● **What needs to be done**: Scan the entries below and give the number of lines containing "frames", with no accompanying words.

● **Data shown**:
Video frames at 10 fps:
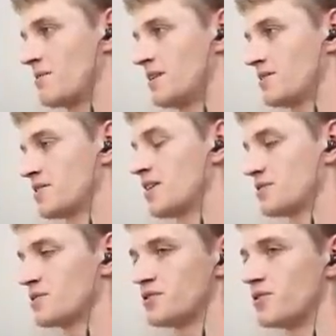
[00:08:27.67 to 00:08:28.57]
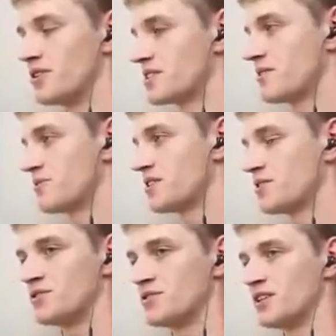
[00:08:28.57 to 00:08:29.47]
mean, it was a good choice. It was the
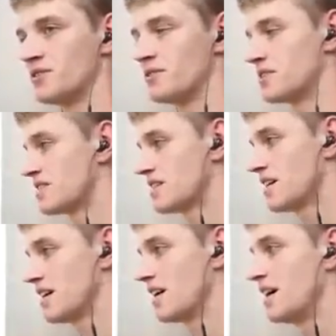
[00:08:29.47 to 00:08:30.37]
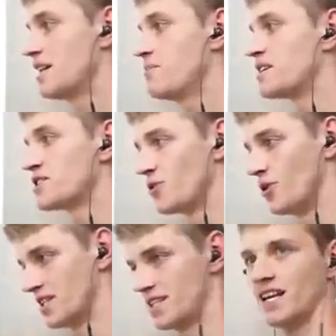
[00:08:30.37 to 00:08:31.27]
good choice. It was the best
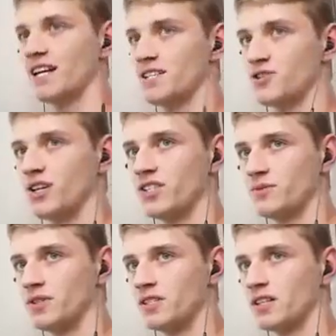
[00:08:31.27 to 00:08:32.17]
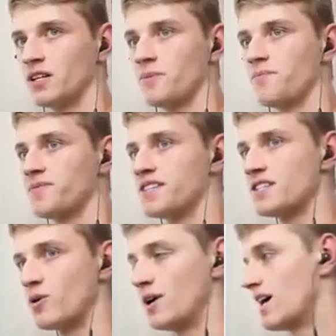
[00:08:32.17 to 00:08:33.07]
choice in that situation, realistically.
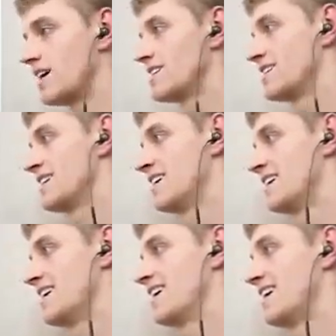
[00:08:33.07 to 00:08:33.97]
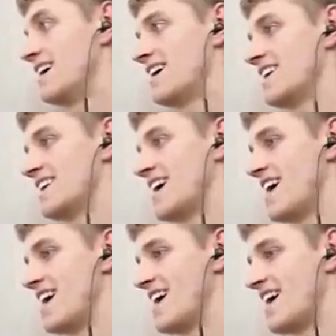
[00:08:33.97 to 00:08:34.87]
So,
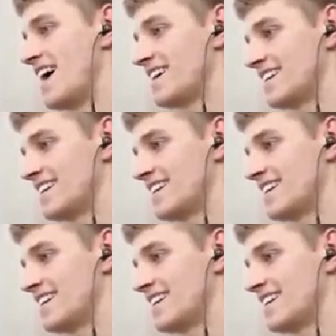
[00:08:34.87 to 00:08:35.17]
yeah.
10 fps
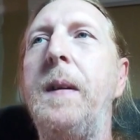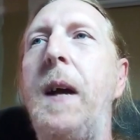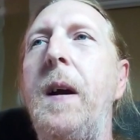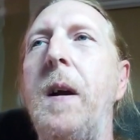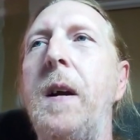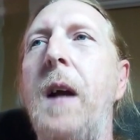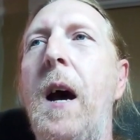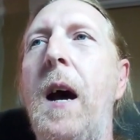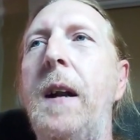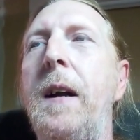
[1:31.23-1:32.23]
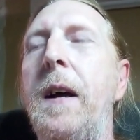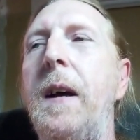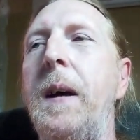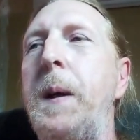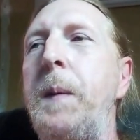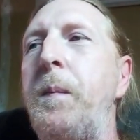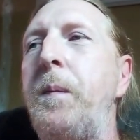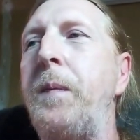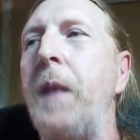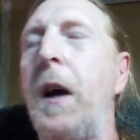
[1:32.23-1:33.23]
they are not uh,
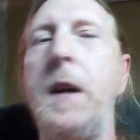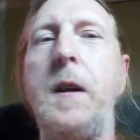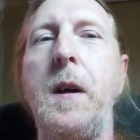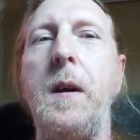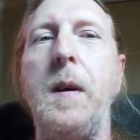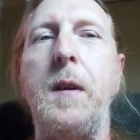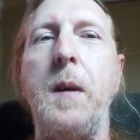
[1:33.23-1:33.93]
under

* * *

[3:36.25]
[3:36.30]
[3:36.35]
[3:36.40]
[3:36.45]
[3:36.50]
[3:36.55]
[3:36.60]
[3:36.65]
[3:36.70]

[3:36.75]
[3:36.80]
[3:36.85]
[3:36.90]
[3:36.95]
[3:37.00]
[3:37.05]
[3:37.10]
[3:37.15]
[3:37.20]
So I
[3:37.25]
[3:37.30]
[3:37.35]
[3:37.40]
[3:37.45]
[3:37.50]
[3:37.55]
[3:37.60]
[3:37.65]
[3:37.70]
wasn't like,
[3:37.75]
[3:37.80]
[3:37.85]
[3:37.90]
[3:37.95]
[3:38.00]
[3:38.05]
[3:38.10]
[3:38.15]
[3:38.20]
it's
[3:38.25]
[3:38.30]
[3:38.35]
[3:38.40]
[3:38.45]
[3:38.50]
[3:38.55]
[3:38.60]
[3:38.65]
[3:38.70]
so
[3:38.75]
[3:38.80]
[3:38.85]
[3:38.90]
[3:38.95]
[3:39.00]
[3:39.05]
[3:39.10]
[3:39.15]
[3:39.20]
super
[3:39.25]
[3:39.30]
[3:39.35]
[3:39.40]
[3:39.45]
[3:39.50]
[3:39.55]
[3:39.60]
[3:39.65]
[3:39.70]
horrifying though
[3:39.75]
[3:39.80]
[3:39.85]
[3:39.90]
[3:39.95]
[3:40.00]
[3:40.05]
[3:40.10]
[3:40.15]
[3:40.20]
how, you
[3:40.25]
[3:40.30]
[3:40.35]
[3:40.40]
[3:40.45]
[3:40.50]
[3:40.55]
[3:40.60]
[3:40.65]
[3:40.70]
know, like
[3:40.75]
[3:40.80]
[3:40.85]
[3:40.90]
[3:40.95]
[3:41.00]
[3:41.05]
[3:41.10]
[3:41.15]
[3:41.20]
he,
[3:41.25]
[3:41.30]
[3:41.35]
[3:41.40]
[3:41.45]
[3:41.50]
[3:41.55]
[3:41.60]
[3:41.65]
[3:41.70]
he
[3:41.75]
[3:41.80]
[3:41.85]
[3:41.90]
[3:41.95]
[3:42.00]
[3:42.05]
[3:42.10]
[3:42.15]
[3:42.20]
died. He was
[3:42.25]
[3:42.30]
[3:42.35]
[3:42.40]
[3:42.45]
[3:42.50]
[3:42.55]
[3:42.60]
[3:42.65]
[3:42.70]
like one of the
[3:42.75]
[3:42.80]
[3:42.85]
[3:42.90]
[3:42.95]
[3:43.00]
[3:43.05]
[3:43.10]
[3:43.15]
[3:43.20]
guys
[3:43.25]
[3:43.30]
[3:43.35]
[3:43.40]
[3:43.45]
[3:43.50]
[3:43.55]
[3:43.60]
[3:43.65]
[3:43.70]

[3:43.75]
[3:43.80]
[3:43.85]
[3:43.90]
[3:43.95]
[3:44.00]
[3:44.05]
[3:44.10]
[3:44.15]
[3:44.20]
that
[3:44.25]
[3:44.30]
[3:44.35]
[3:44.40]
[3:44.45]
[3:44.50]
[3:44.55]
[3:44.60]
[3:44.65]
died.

==

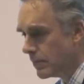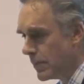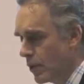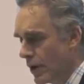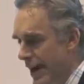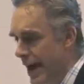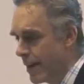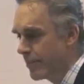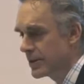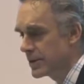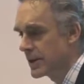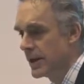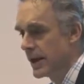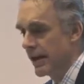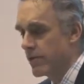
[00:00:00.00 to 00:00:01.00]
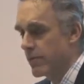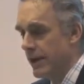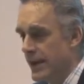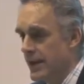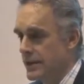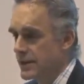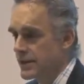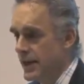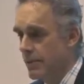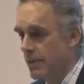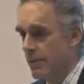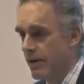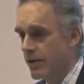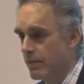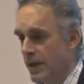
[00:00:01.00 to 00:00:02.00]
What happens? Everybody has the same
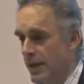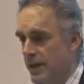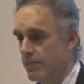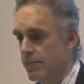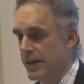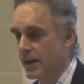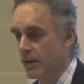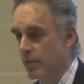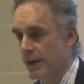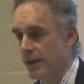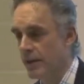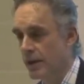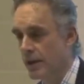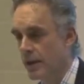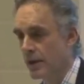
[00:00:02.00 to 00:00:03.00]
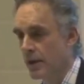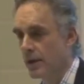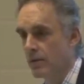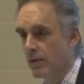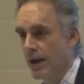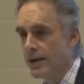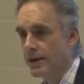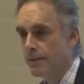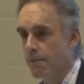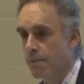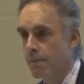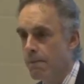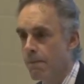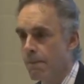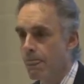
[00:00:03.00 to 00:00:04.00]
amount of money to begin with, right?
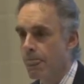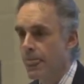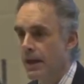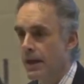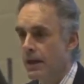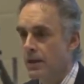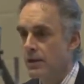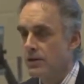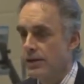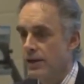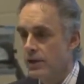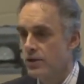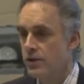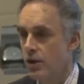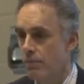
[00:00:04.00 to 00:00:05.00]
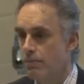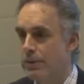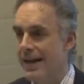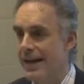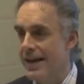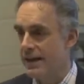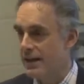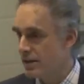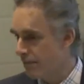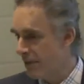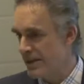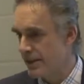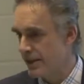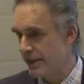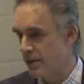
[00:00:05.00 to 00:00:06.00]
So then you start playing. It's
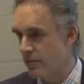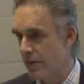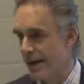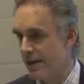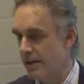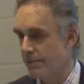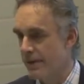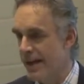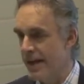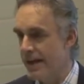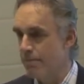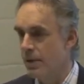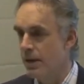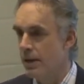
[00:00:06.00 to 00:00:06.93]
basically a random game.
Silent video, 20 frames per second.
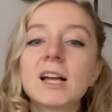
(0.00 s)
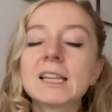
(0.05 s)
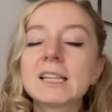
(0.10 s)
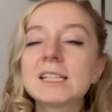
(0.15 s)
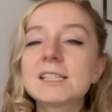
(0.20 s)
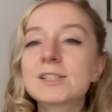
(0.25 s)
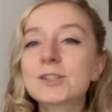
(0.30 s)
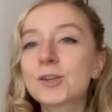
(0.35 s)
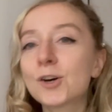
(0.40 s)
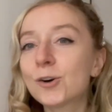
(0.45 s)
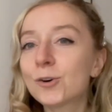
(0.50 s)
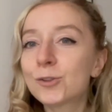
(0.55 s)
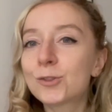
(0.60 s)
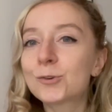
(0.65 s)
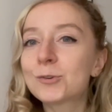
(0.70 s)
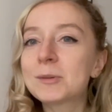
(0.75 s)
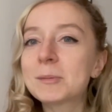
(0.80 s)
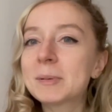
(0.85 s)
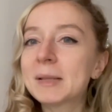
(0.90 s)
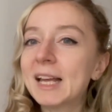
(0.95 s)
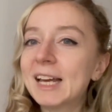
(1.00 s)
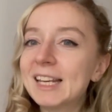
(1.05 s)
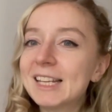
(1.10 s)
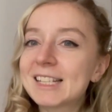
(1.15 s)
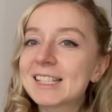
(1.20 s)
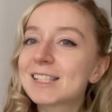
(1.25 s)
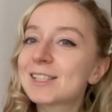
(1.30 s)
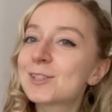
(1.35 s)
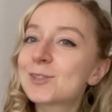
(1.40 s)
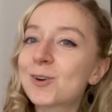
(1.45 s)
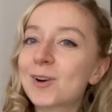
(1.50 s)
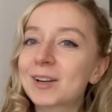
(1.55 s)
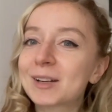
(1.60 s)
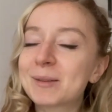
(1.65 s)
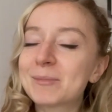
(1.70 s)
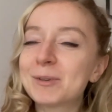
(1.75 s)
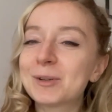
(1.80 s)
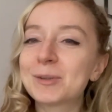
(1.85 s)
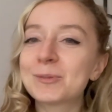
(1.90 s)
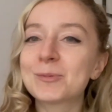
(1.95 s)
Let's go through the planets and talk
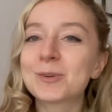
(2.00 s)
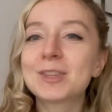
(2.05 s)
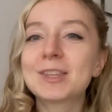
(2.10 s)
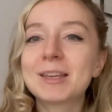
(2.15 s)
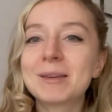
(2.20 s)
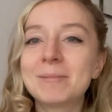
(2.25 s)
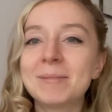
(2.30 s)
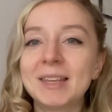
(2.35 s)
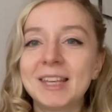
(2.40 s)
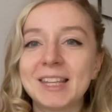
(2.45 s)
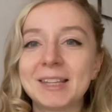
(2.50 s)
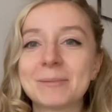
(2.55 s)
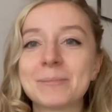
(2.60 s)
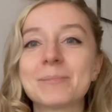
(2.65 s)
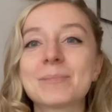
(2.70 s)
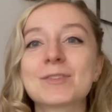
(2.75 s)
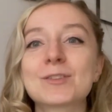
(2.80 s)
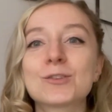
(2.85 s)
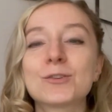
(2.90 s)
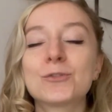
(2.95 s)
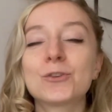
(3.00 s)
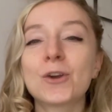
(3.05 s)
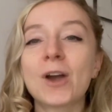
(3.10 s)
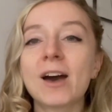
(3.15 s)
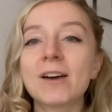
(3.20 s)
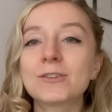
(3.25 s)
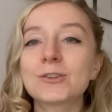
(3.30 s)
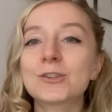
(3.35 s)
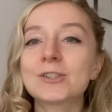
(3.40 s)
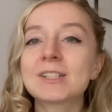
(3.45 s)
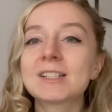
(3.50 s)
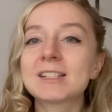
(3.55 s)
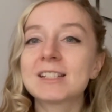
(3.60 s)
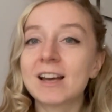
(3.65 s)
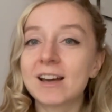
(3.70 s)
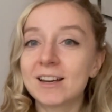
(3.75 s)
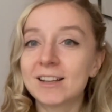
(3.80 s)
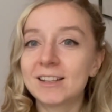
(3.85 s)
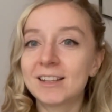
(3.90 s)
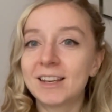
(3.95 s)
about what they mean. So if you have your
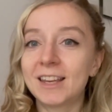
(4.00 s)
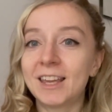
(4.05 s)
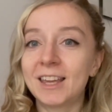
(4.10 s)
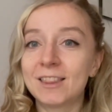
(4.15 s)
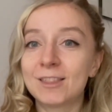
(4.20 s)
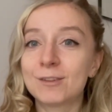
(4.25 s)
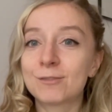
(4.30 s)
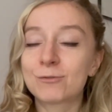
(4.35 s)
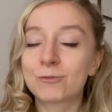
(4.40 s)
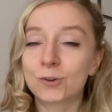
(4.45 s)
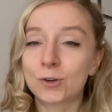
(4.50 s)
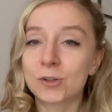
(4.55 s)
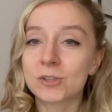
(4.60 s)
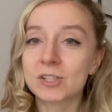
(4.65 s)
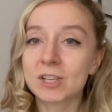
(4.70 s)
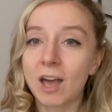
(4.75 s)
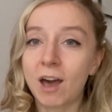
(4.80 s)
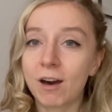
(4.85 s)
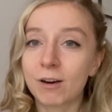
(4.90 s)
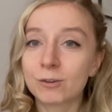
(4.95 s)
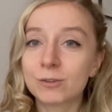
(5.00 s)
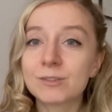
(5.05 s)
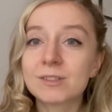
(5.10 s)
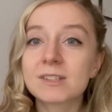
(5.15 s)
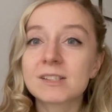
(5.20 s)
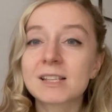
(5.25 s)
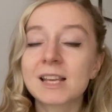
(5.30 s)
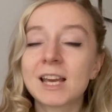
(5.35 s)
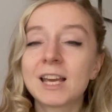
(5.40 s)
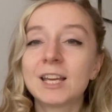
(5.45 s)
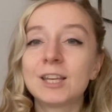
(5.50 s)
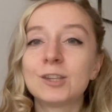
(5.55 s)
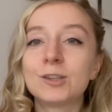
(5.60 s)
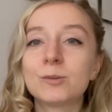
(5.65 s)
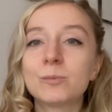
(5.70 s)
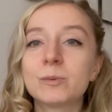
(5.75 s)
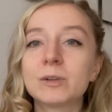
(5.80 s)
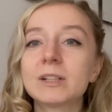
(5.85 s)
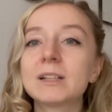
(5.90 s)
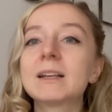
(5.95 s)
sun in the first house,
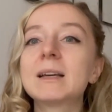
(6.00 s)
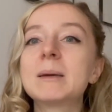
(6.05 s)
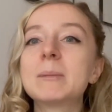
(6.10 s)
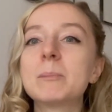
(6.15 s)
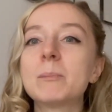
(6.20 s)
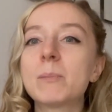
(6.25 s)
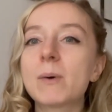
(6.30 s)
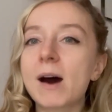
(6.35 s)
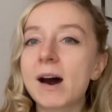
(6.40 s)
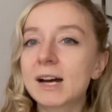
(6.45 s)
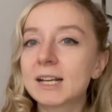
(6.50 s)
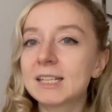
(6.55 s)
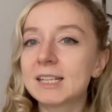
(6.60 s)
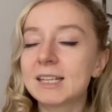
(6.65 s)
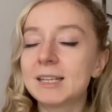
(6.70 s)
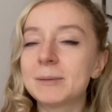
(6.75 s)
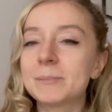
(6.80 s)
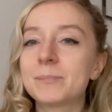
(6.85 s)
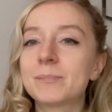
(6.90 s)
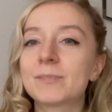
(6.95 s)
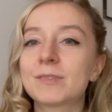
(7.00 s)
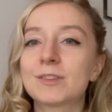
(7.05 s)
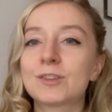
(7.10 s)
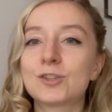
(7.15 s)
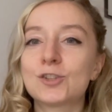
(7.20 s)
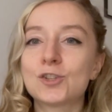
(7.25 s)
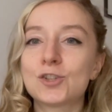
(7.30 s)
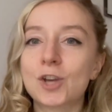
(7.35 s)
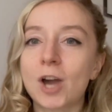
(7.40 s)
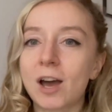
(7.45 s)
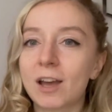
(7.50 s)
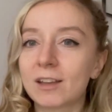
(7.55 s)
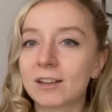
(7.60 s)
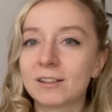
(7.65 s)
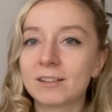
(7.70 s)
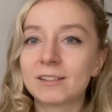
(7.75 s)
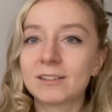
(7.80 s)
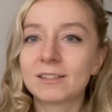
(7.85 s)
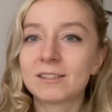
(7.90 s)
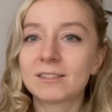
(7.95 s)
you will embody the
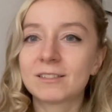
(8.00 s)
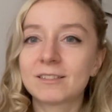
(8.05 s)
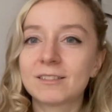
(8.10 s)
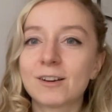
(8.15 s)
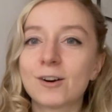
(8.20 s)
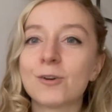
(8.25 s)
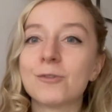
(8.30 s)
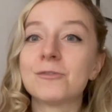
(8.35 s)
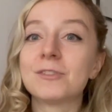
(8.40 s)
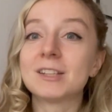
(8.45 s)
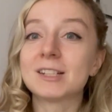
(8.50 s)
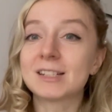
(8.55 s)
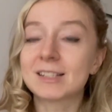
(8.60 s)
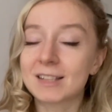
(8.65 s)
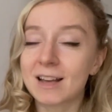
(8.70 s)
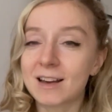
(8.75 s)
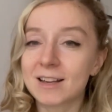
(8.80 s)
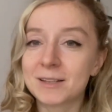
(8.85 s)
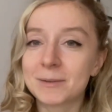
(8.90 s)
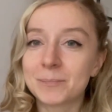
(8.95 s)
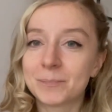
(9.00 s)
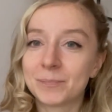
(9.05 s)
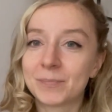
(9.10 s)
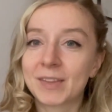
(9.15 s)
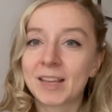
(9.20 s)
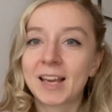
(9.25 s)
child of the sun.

● **Exercise solution**: 2